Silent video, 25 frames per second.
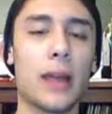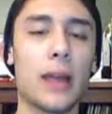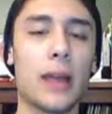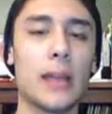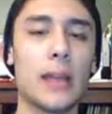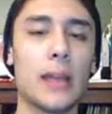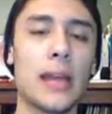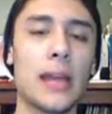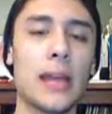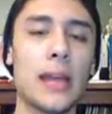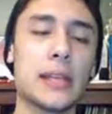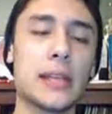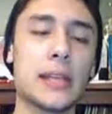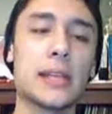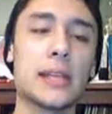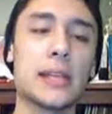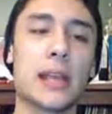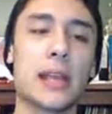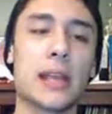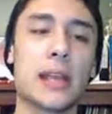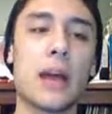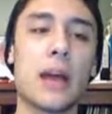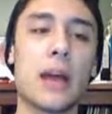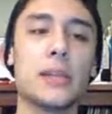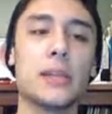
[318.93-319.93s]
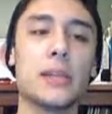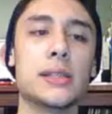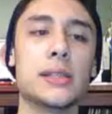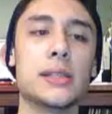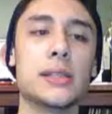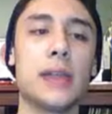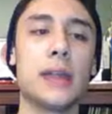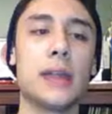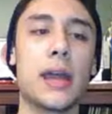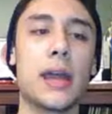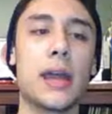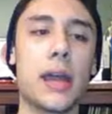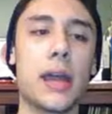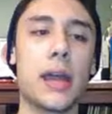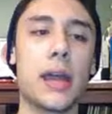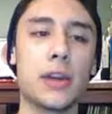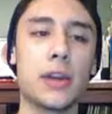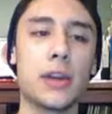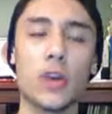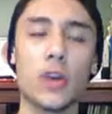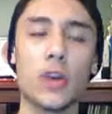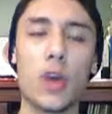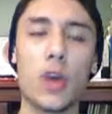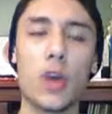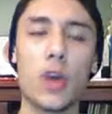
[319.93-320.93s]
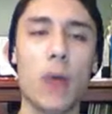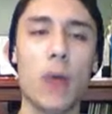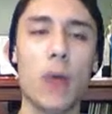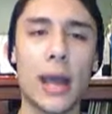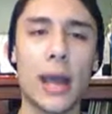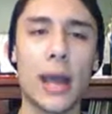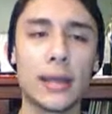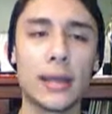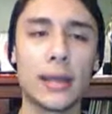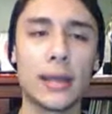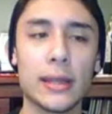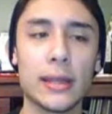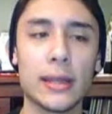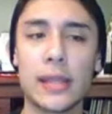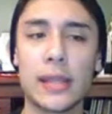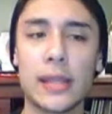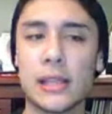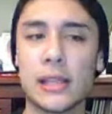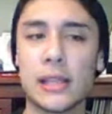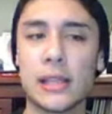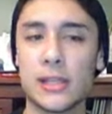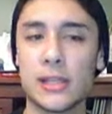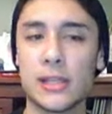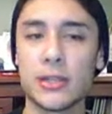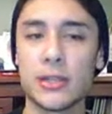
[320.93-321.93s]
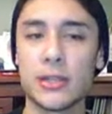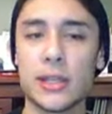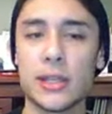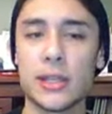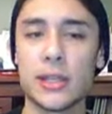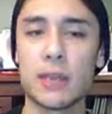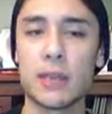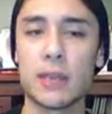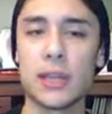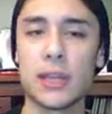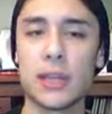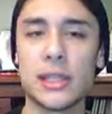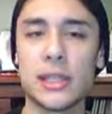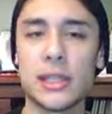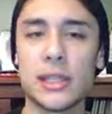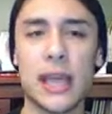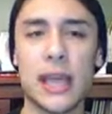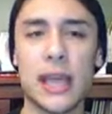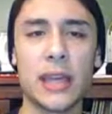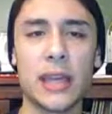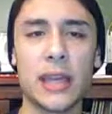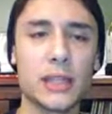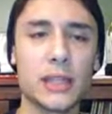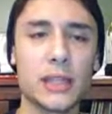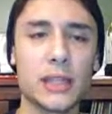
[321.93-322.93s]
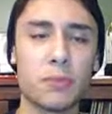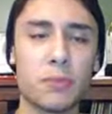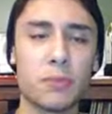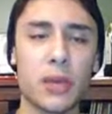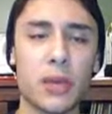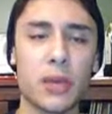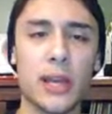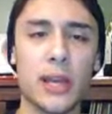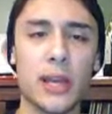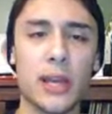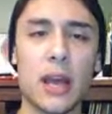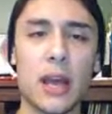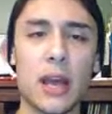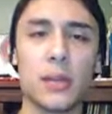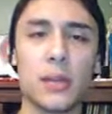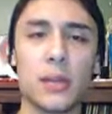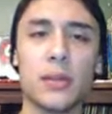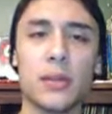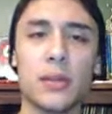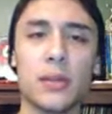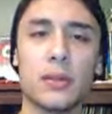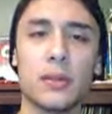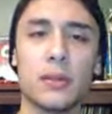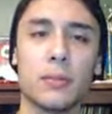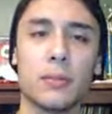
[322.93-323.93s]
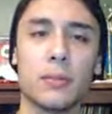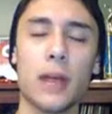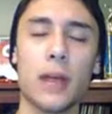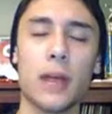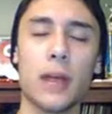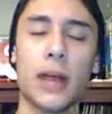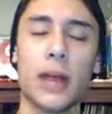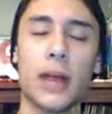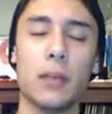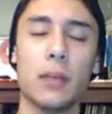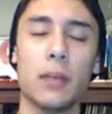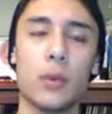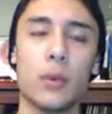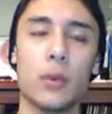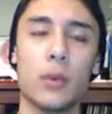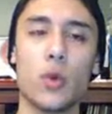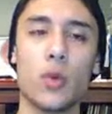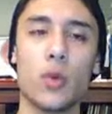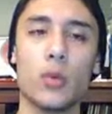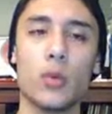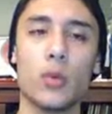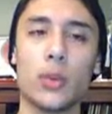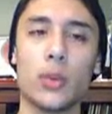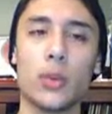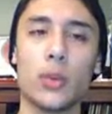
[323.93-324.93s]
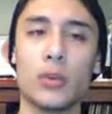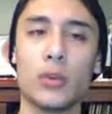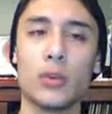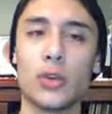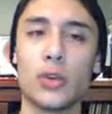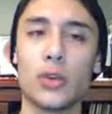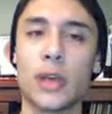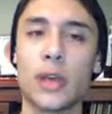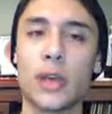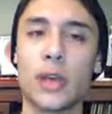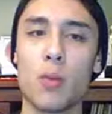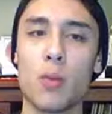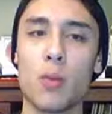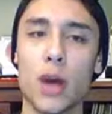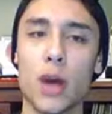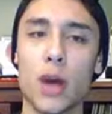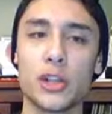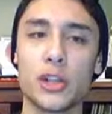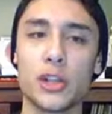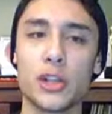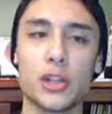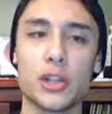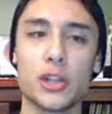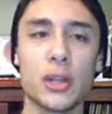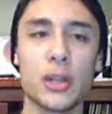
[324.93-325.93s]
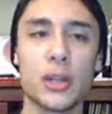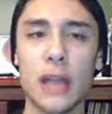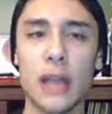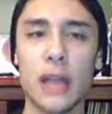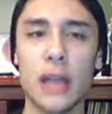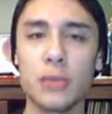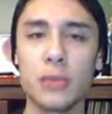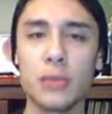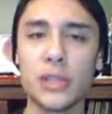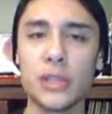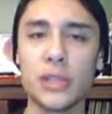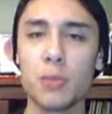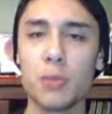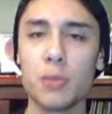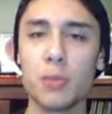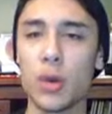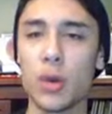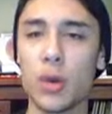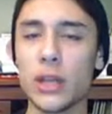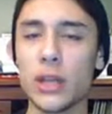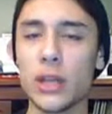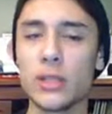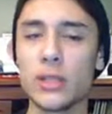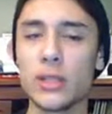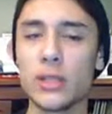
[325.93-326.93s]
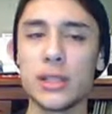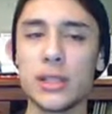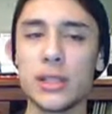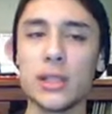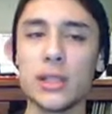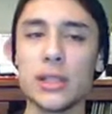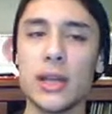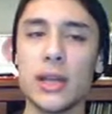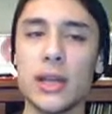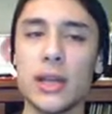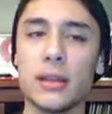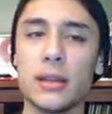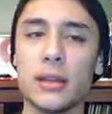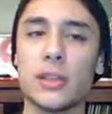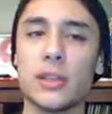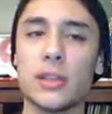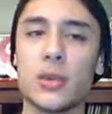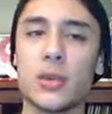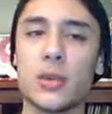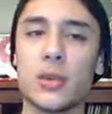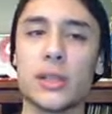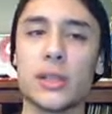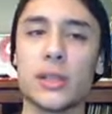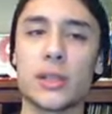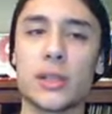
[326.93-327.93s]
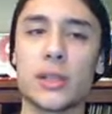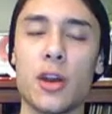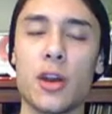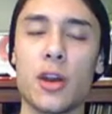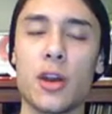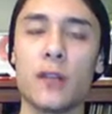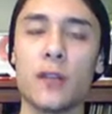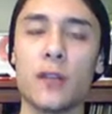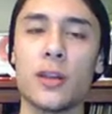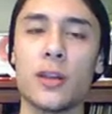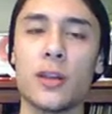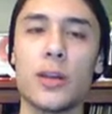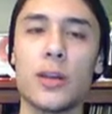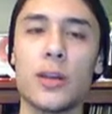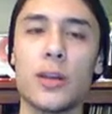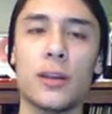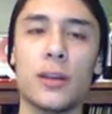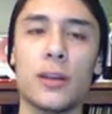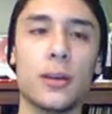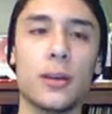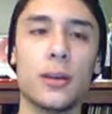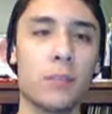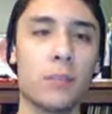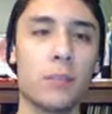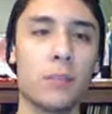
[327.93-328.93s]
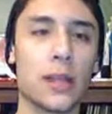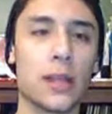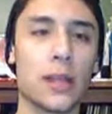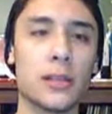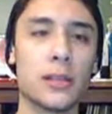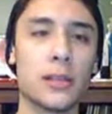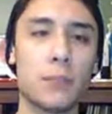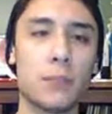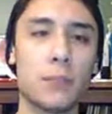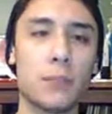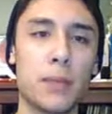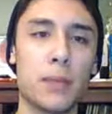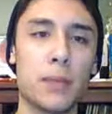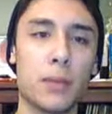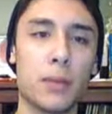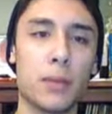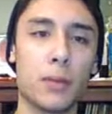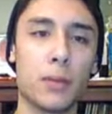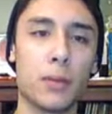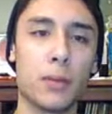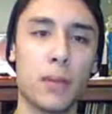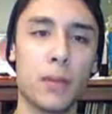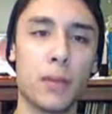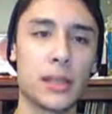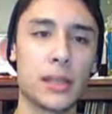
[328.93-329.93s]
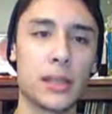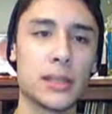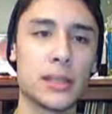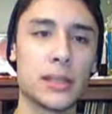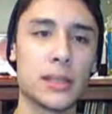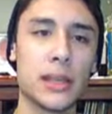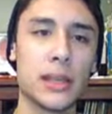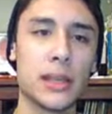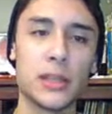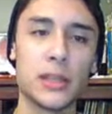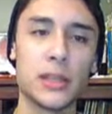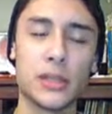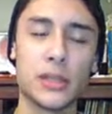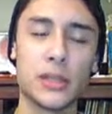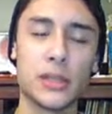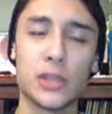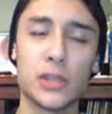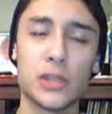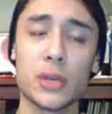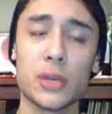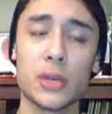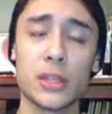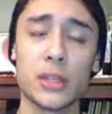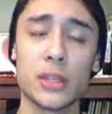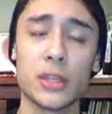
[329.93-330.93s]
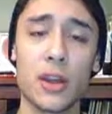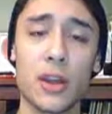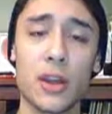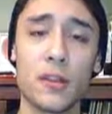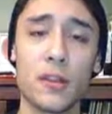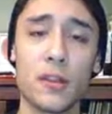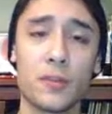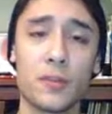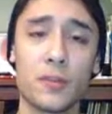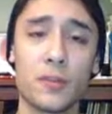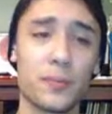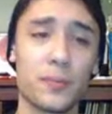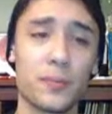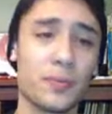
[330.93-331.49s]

That is a common set. I don't know why I think that's interesting, because that is a pretty common item to hold with Rotom Wash. I'm just more used to seeing the Choice Scarf, because people are butts and use the Choice Scarf.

**EXERCISE DESCRIPTION**
Retype every record above word for word, leaving out any pictures.

**TASK RESULT**
Silent video, 25 frames per second.
[318.93-319.93s]
[319.93-320.93s]
[320.93-321.93s]
[321.93-322.93s]
[322.93-323.93s]
[323.93-324.93s]
[324.93-325.93s]
[325.93-326.93s]
[326.93-327.93s]
[327.93-328.93s]
[328.93-329.93s]
[329.93-330.93s]
[330.93-331.49s]

That is a common set. I don't know why I think that's interesting, because that is a pretty common item to hold with Rotom Wash. I'm just more used to seeing the Choice Scarf, because people are butts and use the Choice Scarf.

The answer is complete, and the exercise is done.